Siegal opens by recognising the importance of LGBT History Month in what is now a decades-long fight for equal rights: ‘You are likely familiar with the quote “history is written by the victors”; when it comes to LGBTQ history a more accurate quote would be “history is written by the heterosexuals”. LGBTQ voices are routinely spoken over, erased or simply not included at all -- how often have you read about historical figures' “close personal friendship” with a person of the same gender?’ And the fight seems to be getting harder for transgender people: from 2012 to 2019 there was a 614 percent increase in trans related headlines in the UK press, the vast majority of it negative; between 2021 and 2022 there was a 56% increase in hate crimes against trans people; and trans people now experience the highest number of reported hate crimes of any protected group.

In a frank and frequently very funny conversation, Siegal offers hope that this may change in the future, talking about:

  • The positive role that TikTok, Instagram, and other social media platforms are playing in helping young people discover and recognise their identities: ‘There is this explosion of visibility, positive visibility and people are starting to figure out a lot earlier who they are’.
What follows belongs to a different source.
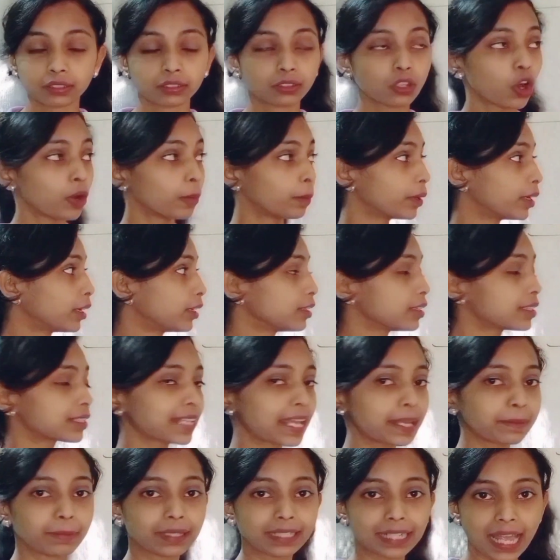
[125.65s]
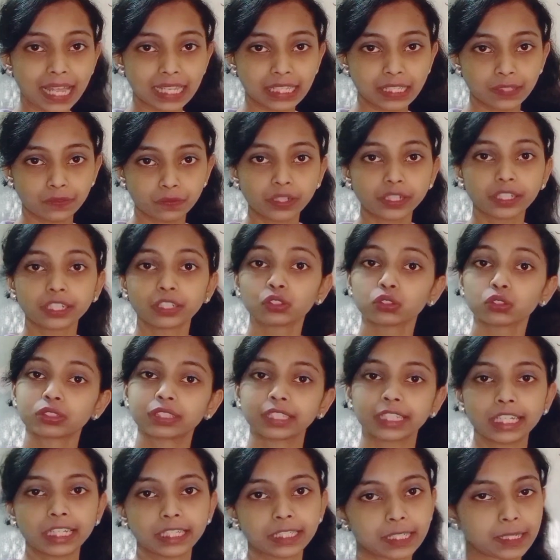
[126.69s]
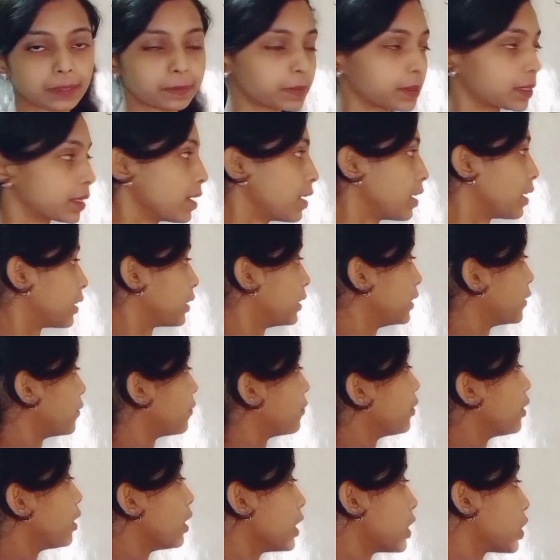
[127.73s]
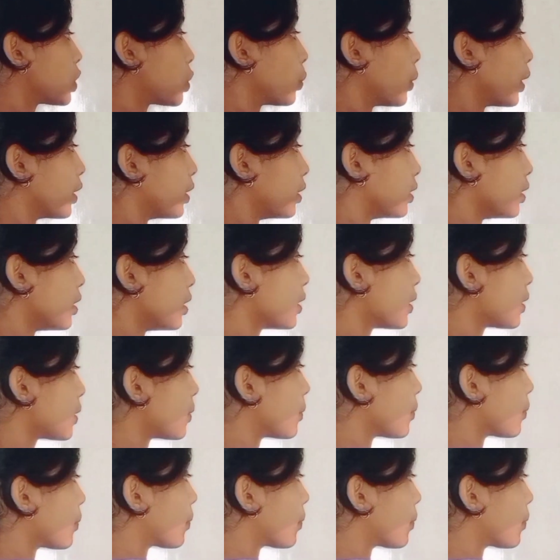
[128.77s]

the operators can be classified into 3 types. The first one is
  • His work with corporations, that often starts with explaining the basics of changing pronouns and the many different approaches to transition that individuals may take, but continues with improved understanding and real action.
  • The importance of allies and role models in supporting members of the LGBTQ community and pushing for change, however incremental it may seem to be. ‘It is our responsibility to stop the cycle, it is our responsibility to learn from the past, the first line of resistance is that of raising voices which are usually spoken over or ignored entirely,’ he says.